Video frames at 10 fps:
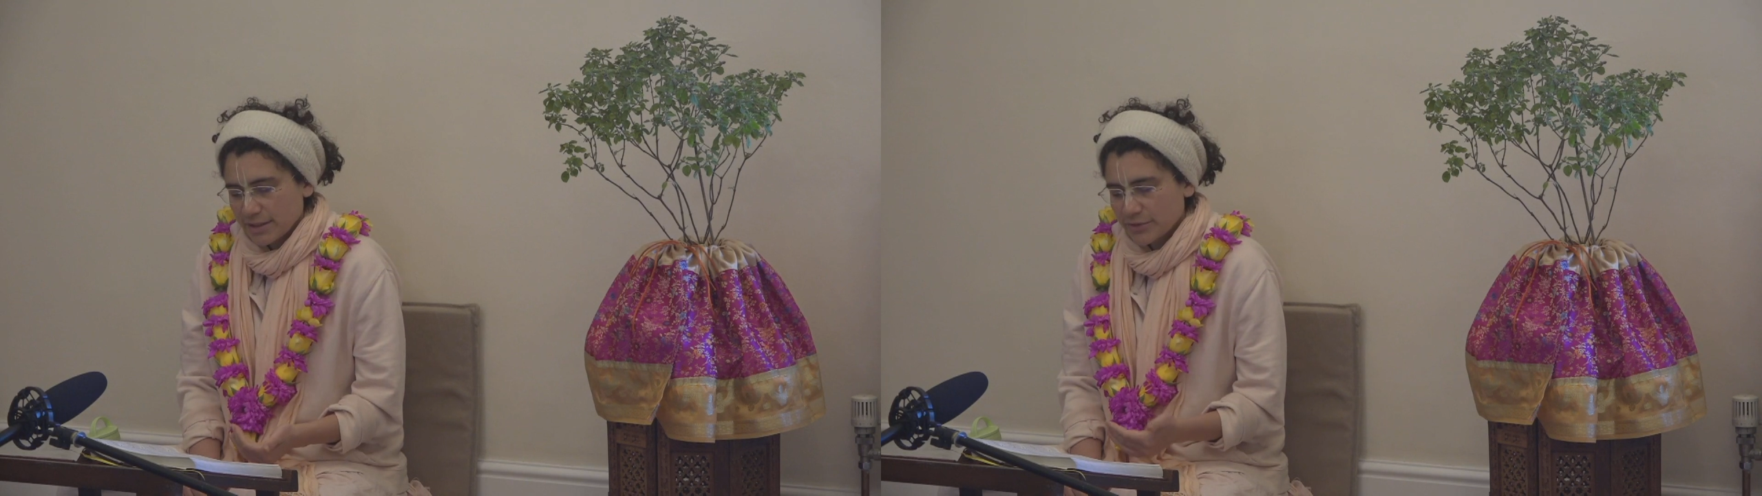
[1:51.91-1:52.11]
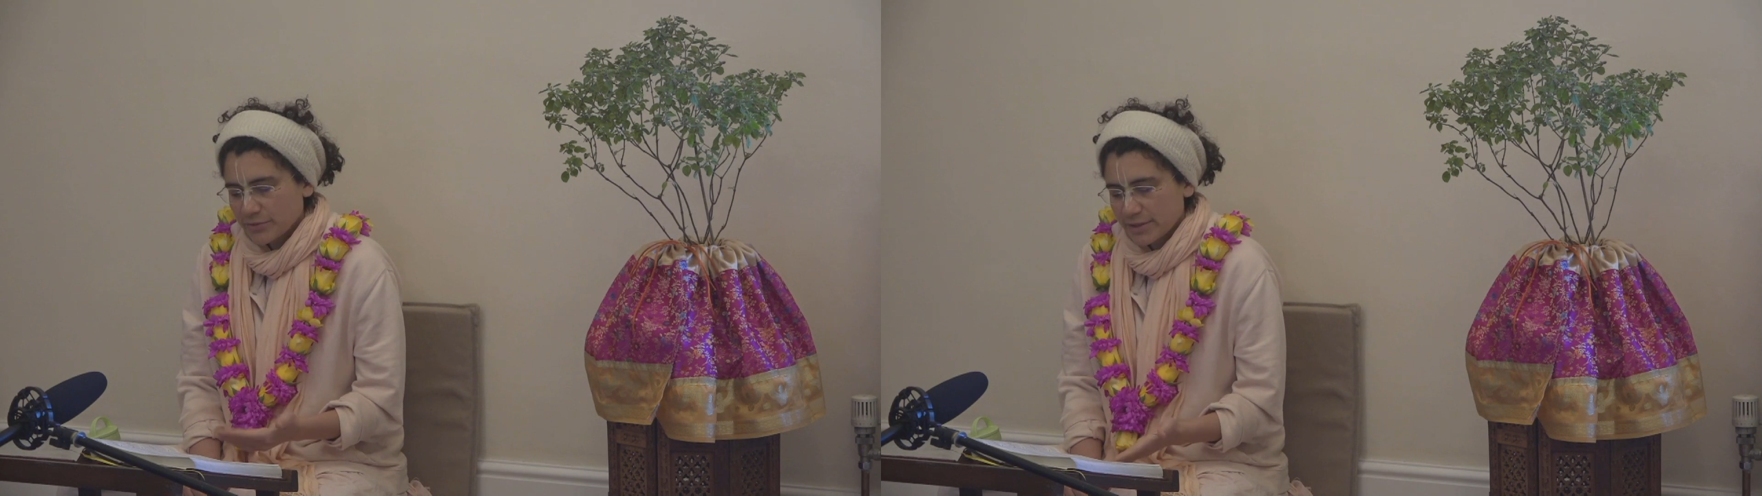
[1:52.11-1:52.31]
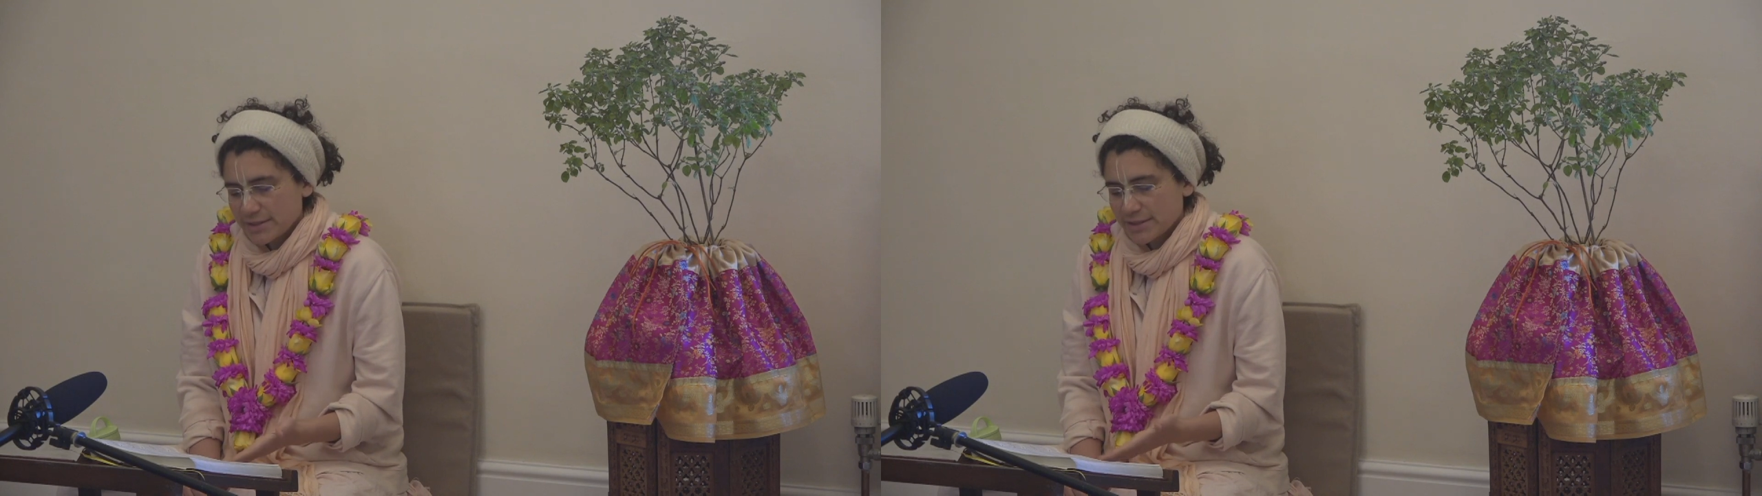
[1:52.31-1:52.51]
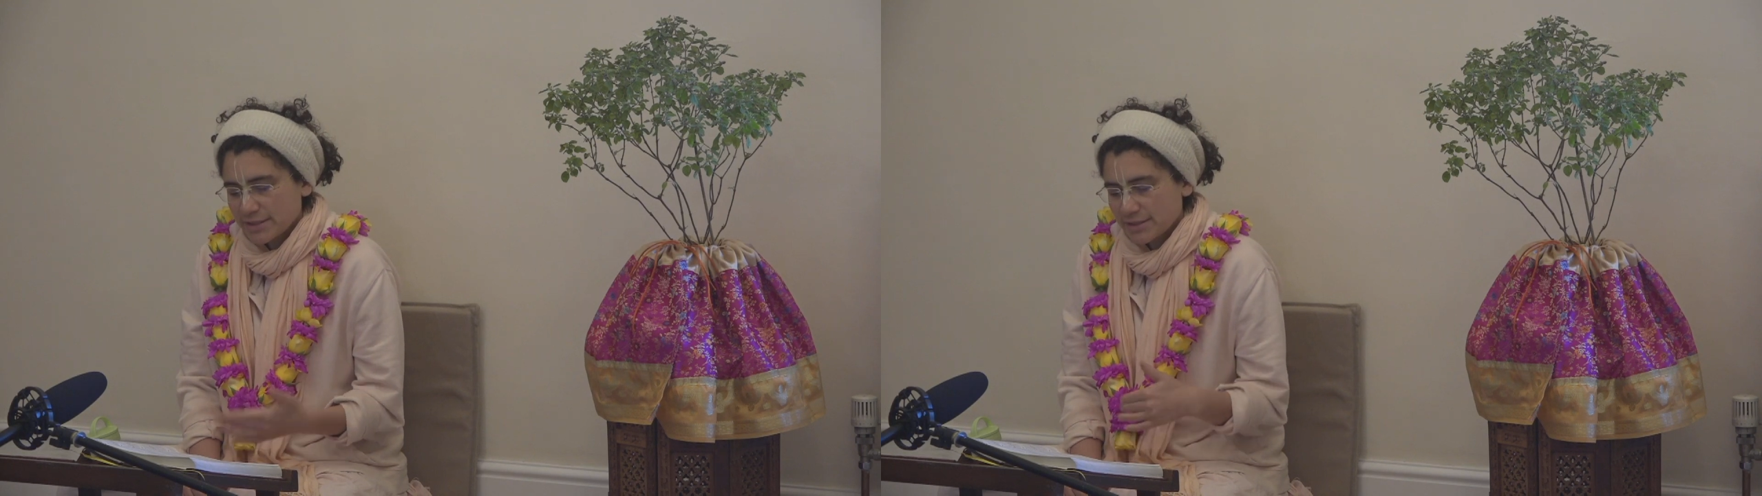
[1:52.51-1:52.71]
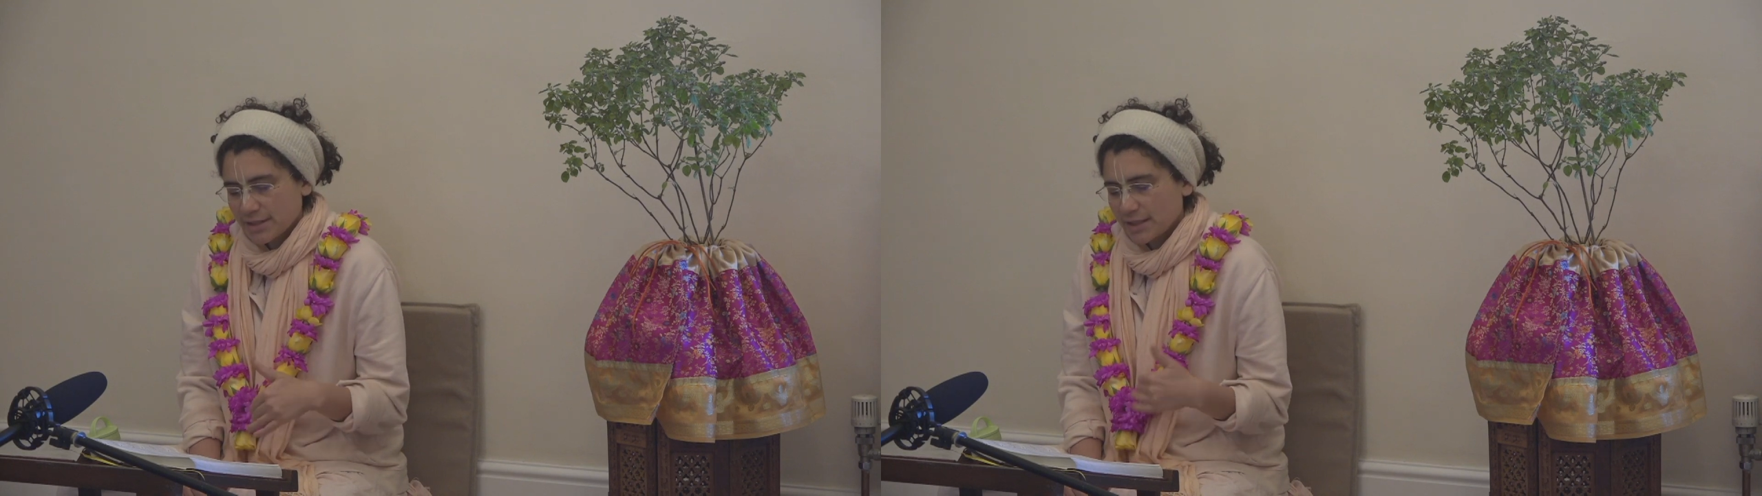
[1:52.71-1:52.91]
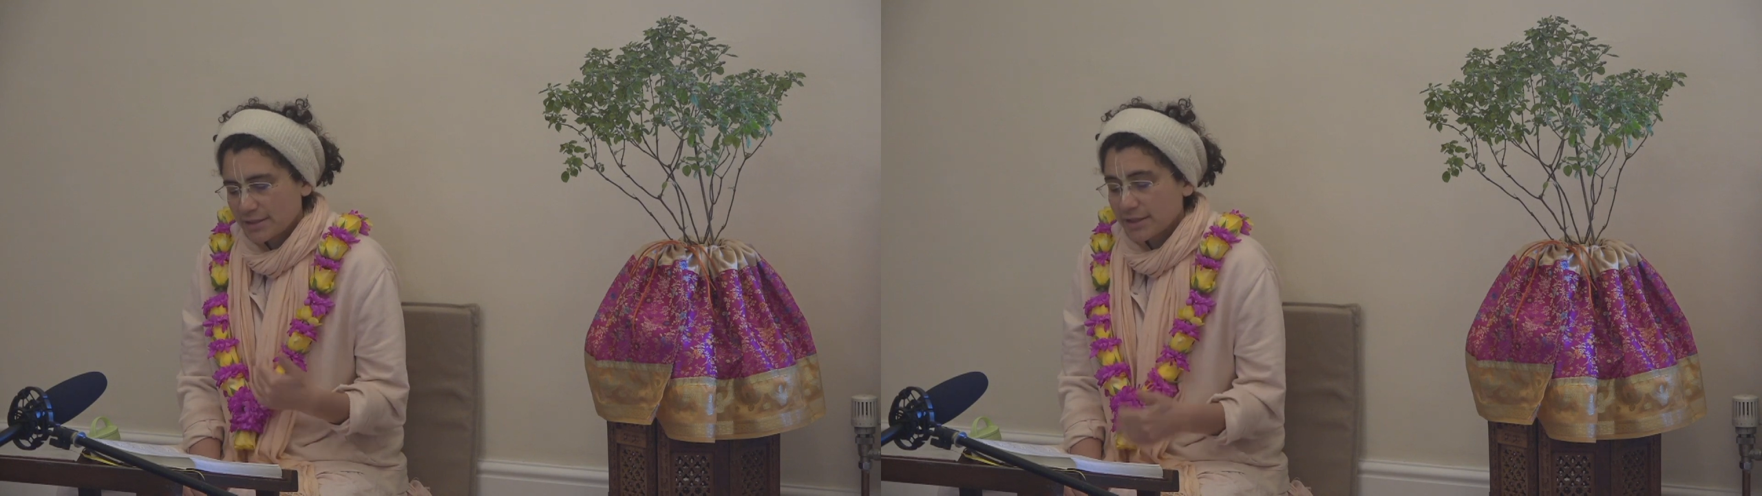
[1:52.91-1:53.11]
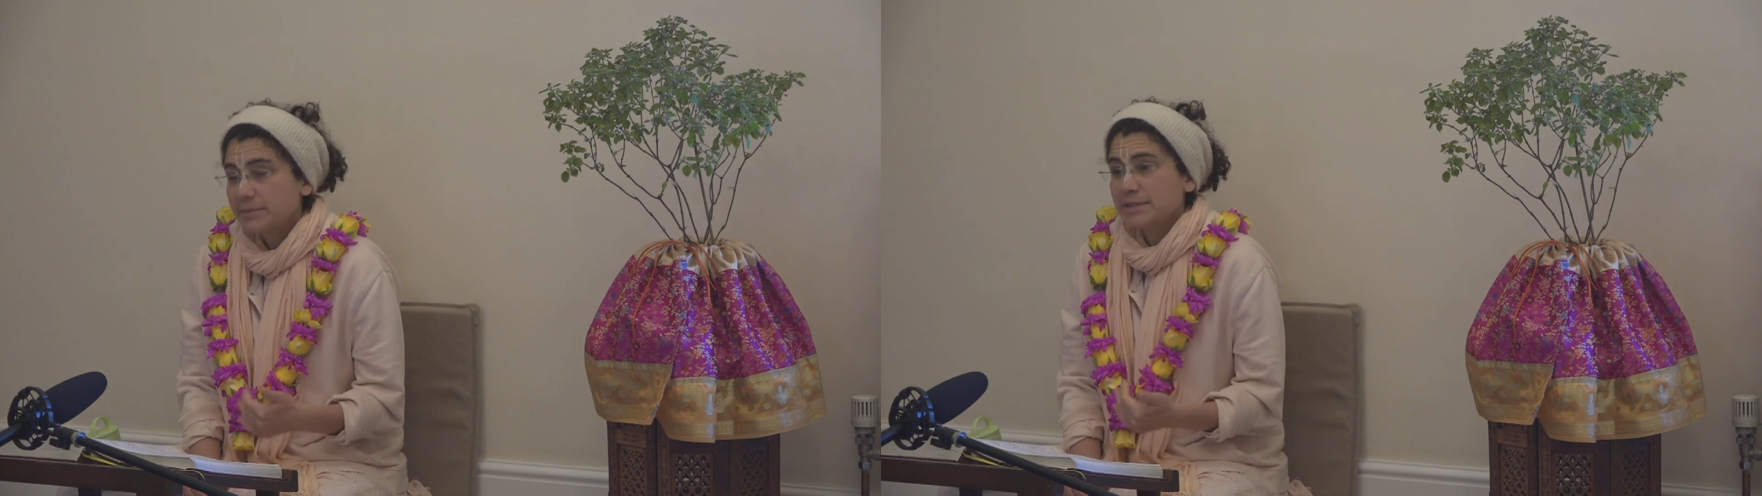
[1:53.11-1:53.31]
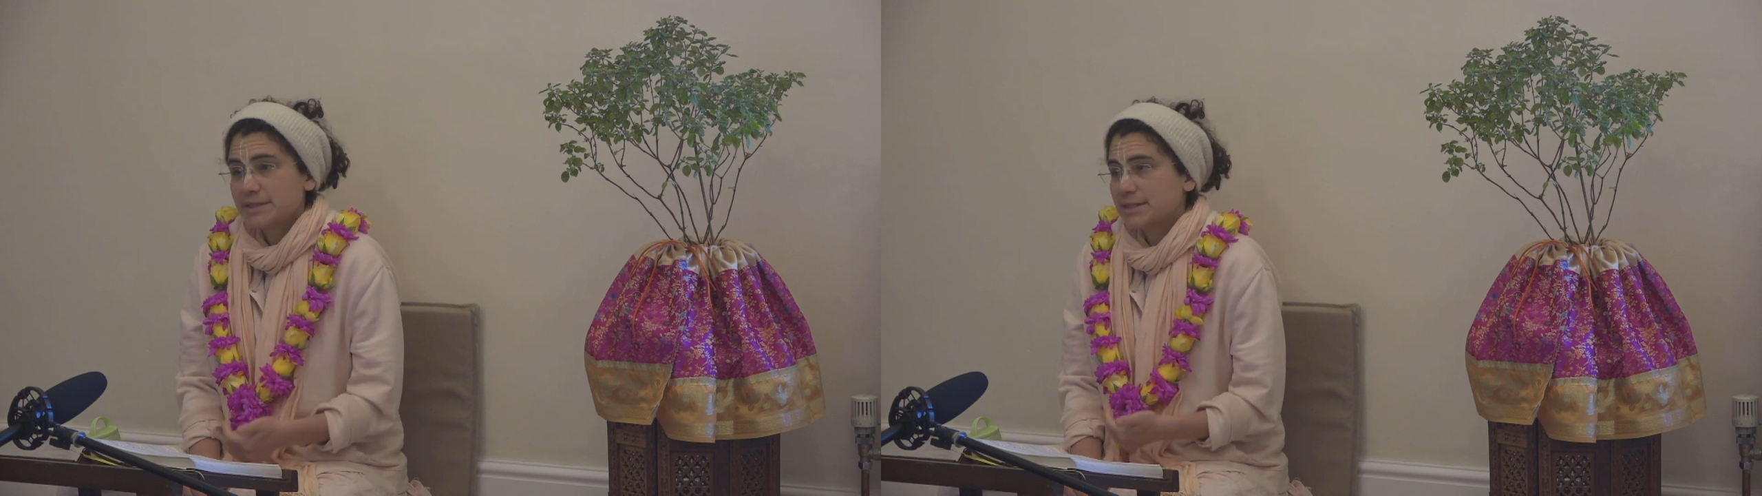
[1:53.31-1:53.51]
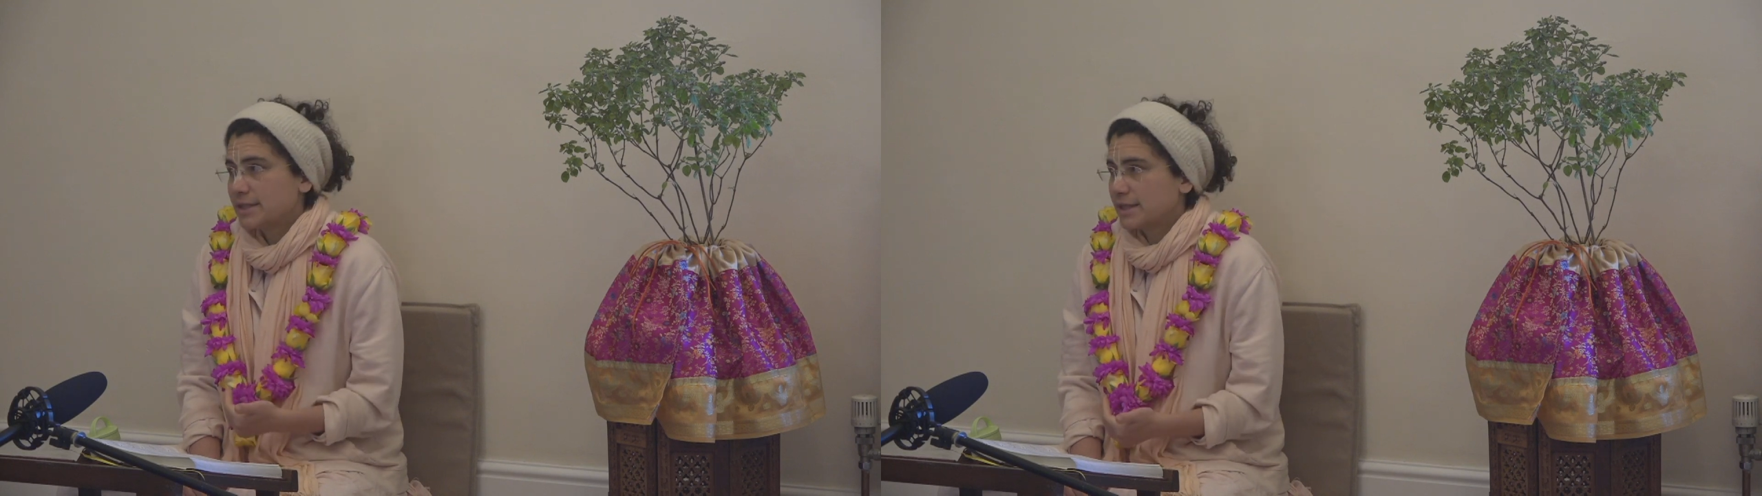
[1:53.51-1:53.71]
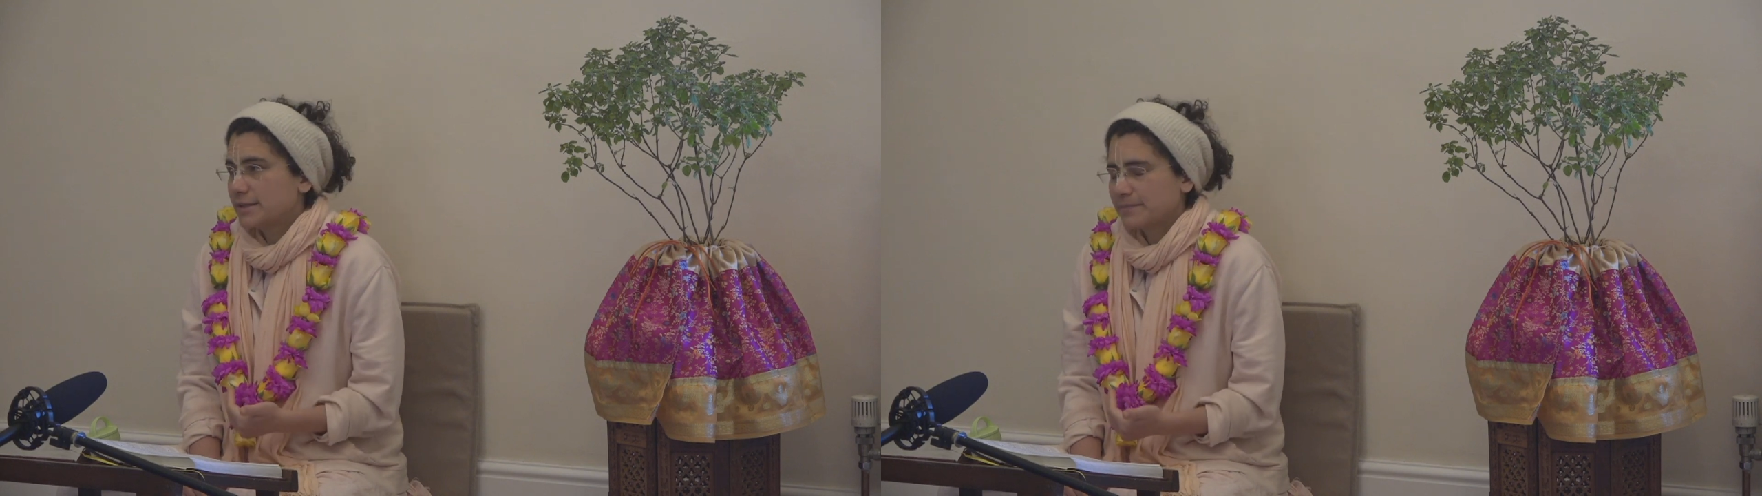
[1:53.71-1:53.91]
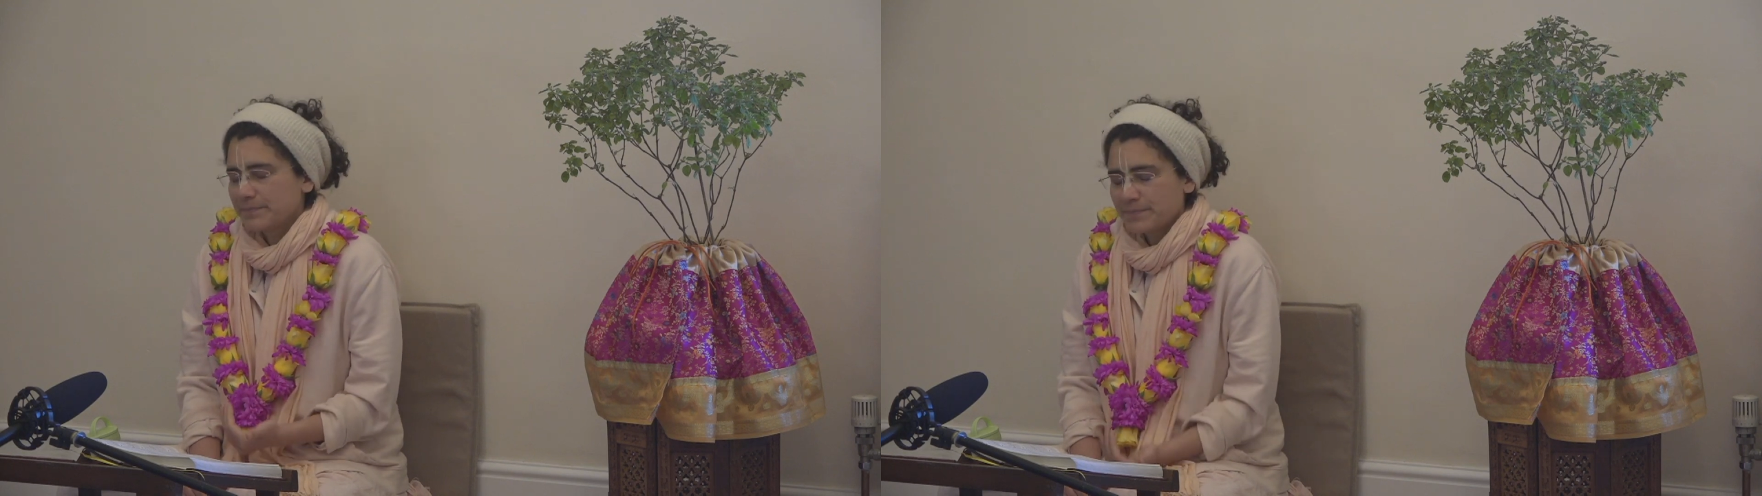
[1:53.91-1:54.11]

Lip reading: increases unlimitedly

========================

The output should consist of the records above, reproduced exactly, without pictures.

Video frames at 10 fps:
[1:51.91-1:52.11]
[1:52.11-1:52.31]
[1:52.31-1:52.51]
[1:52.51-1:52.71]
[1:52.71-1:52.91]
[1:52.91-1:53.11]
[1:53.11-1:53.31]
[1:53.31-1:53.51]
[1:53.51-1:53.71]
[1:53.71-1:53.91]
[1:53.91-1:54.11]

Lip reading: increases unlimitedly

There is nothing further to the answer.